§ ASSIGNED TASK:
Skip the pictures. Give all the data again exactly.

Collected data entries

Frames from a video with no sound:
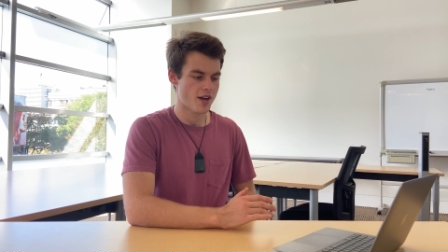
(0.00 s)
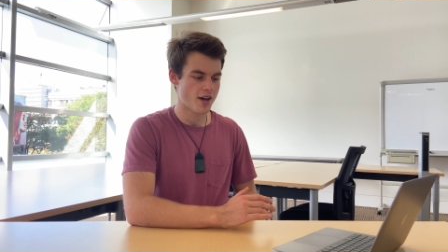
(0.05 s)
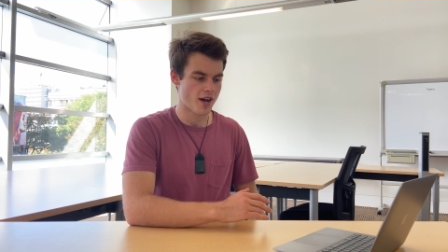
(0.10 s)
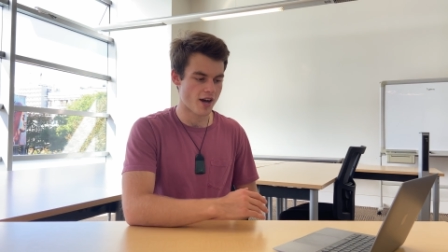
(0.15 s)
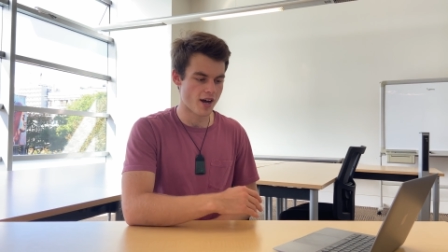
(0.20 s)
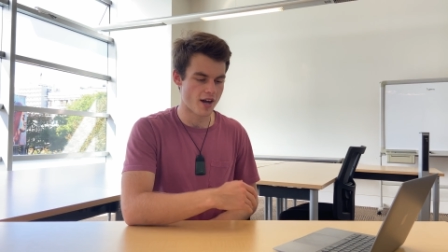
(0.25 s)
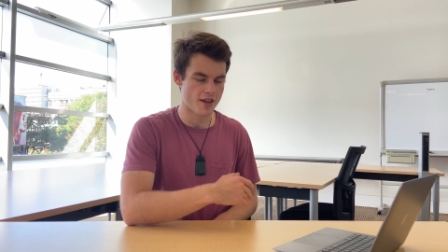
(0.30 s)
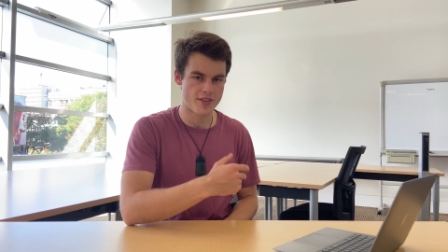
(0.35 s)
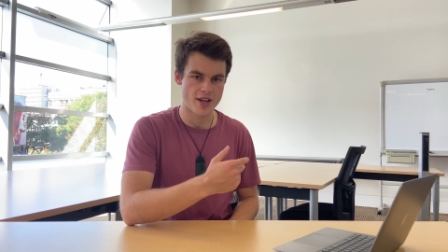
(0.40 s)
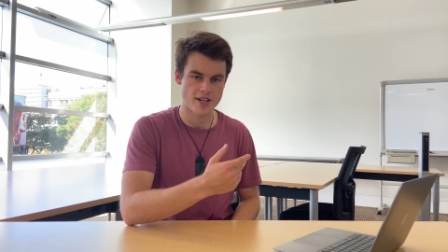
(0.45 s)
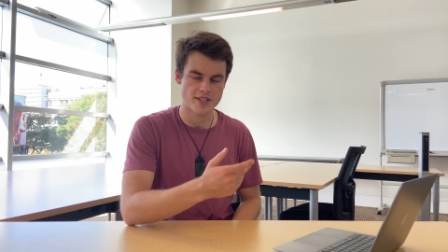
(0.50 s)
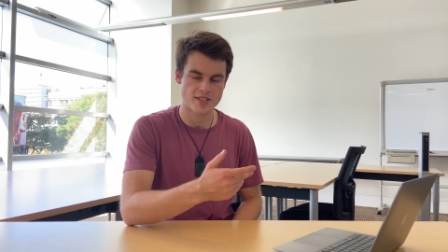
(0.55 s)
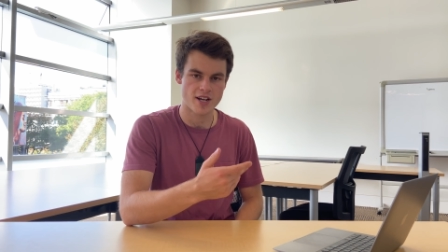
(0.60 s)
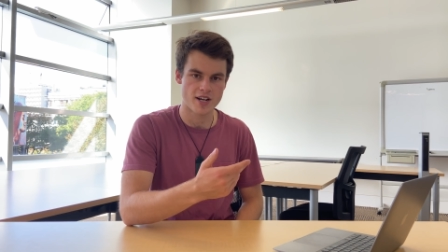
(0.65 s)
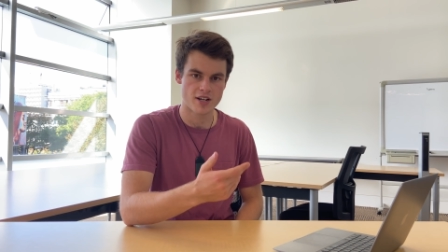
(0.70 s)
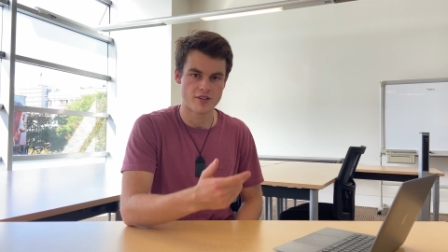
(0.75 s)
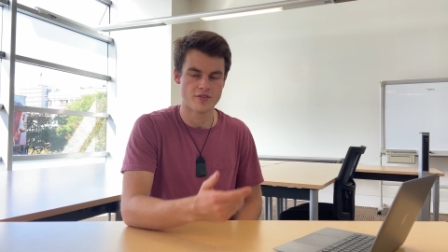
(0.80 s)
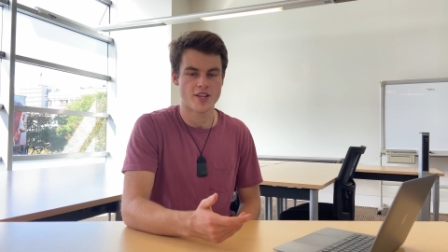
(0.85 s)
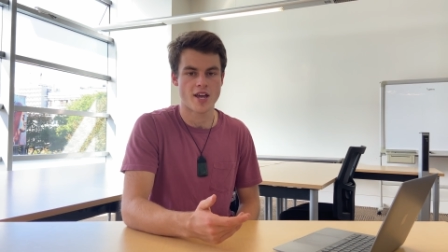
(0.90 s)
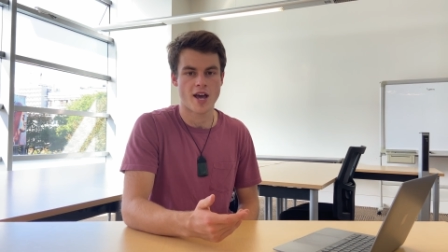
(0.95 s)
uh, that's
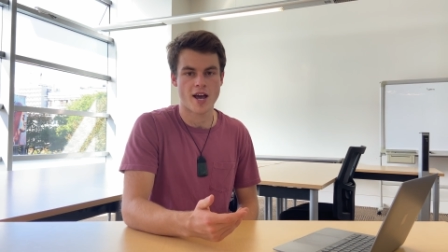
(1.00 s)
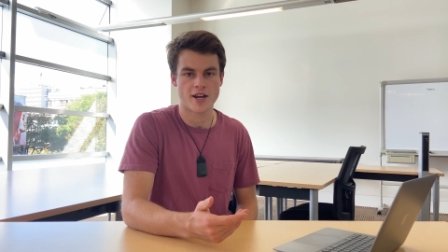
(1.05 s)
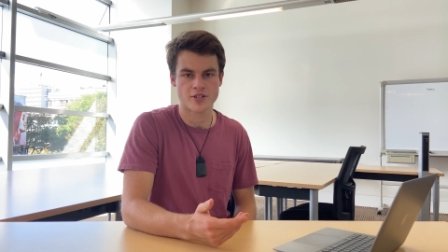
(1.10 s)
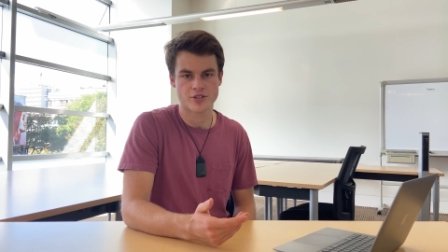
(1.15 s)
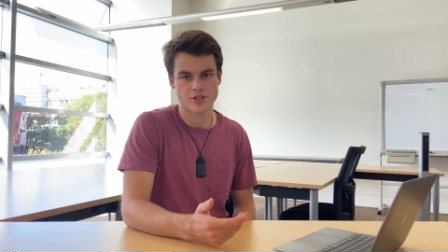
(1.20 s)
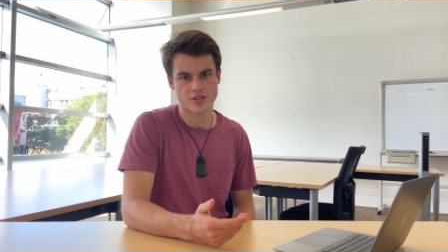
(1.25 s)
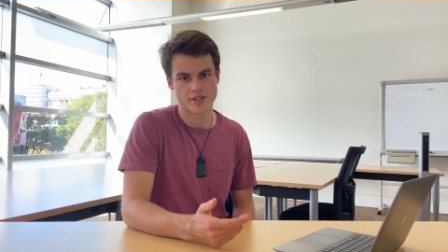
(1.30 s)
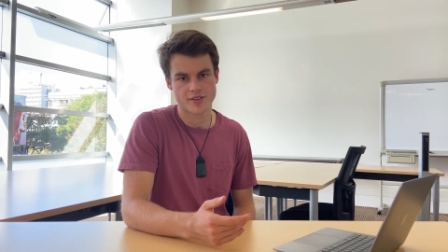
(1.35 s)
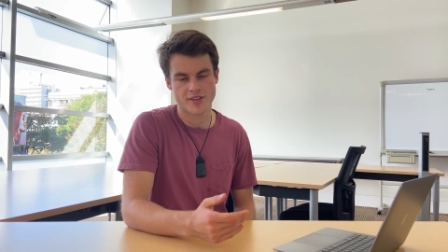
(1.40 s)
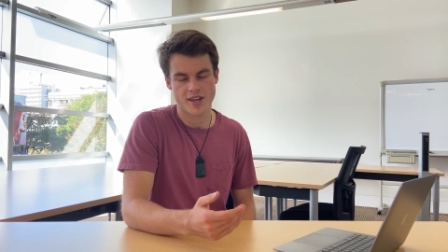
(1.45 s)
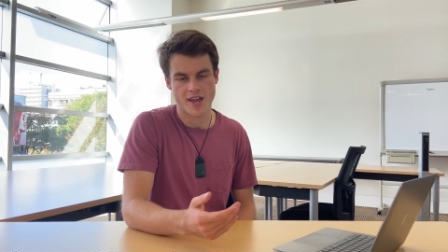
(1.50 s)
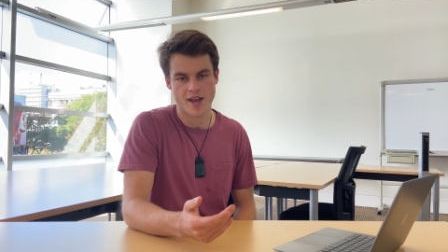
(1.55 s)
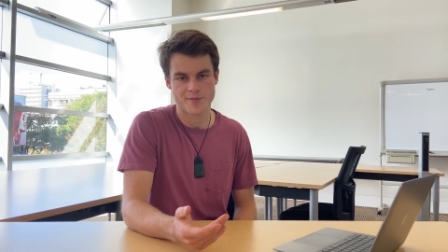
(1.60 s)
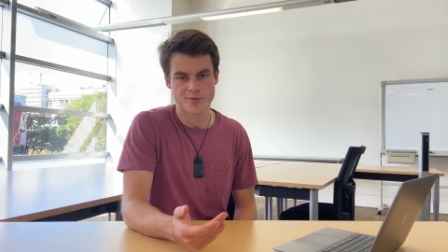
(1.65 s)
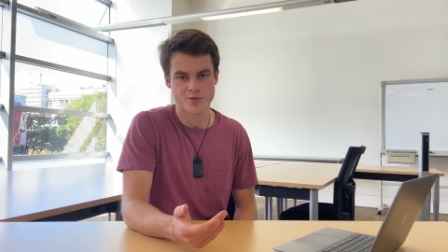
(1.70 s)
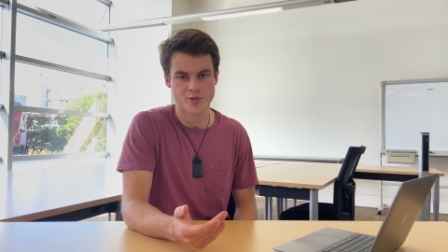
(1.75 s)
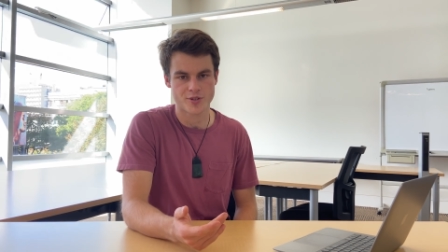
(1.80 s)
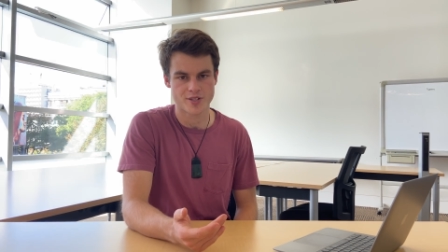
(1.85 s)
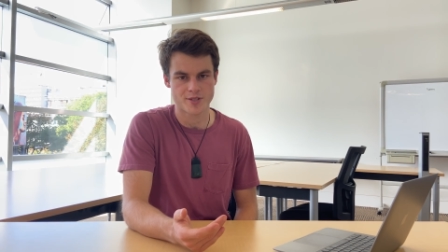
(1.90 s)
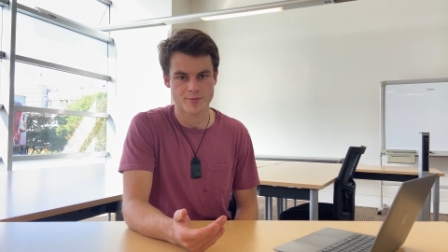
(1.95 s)
kind of the action that the
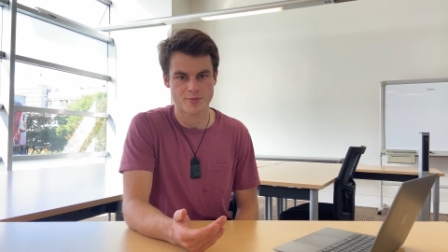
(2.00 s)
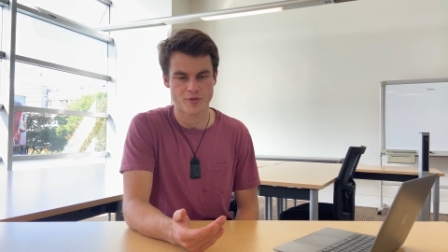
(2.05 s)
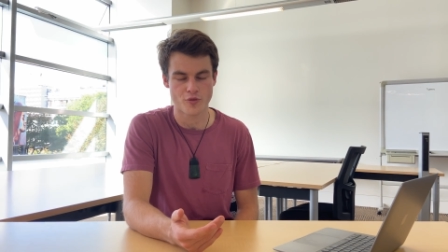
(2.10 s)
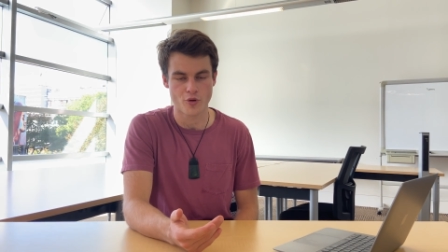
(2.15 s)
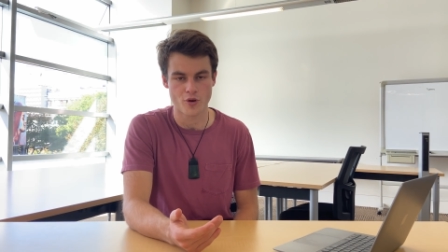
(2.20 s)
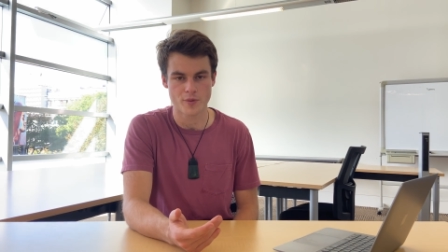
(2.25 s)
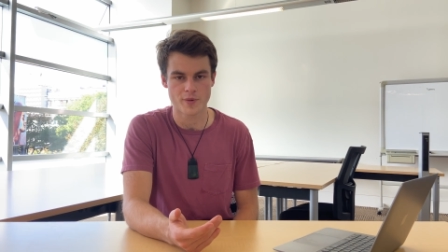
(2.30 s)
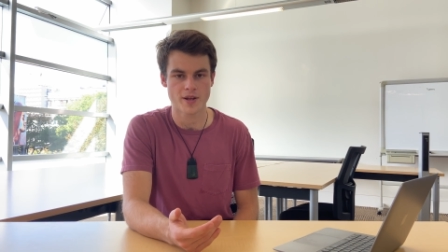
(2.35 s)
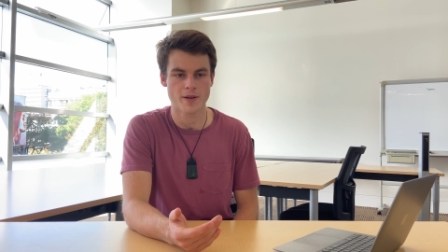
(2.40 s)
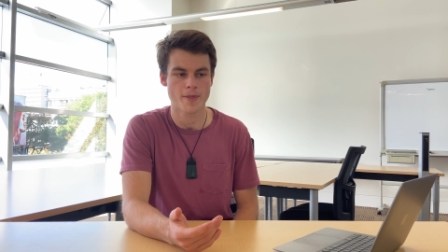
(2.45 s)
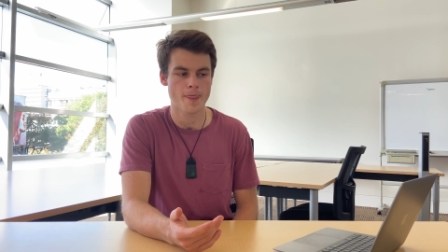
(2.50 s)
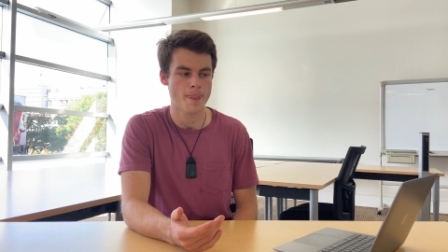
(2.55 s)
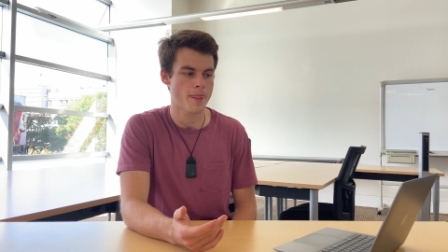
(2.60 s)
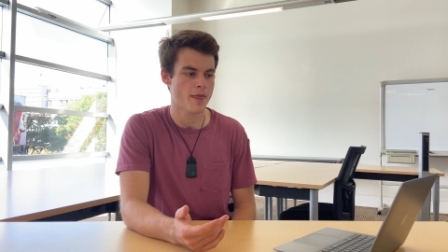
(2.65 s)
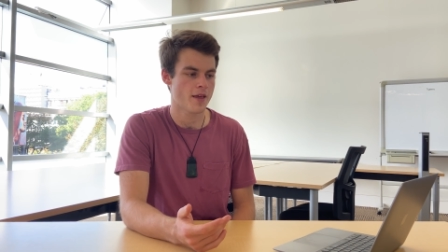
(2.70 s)
hamstring is performing.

§ REPLY TO THE EXERCISE:
Frames from a video with no sound:
(0.00 s)
(0.05 s)
(0.10 s)
(0.15 s)
(0.20 s)
(0.25 s)
(0.30 s)
(0.35 s)
(0.40 s)
(0.45 s)
(0.50 s)
(0.55 s)
(0.60 s)
(0.65 s)
(0.70 s)
(0.75 s)
(0.80 s)
(0.85 s)
(0.90 s)
(0.95 s)
uh, that's
(1.00 s)
(1.05 s)
(1.10 s)
(1.15 s)
(1.20 s)
(1.25 s)
(1.30 s)
(1.35 s)
(1.40 s)
(1.45 s)
(1.50 s)
(1.55 s)
(1.60 s)
(1.65 s)
(1.70 s)
(1.75 s)
(1.80 s)
(1.85 s)
(1.90 s)
(1.95 s)
kind of the action that the
(2.00 s)
(2.05 s)
(2.10 s)
(2.15 s)
(2.20 s)
(2.25 s)
(2.30 s)
(2.35 s)
(2.40 s)
(2.45 s)
(2.50 s)
(2.55 s)
(2.60 s)
(2.65 s)
(2.70 s)
hamstring is performing.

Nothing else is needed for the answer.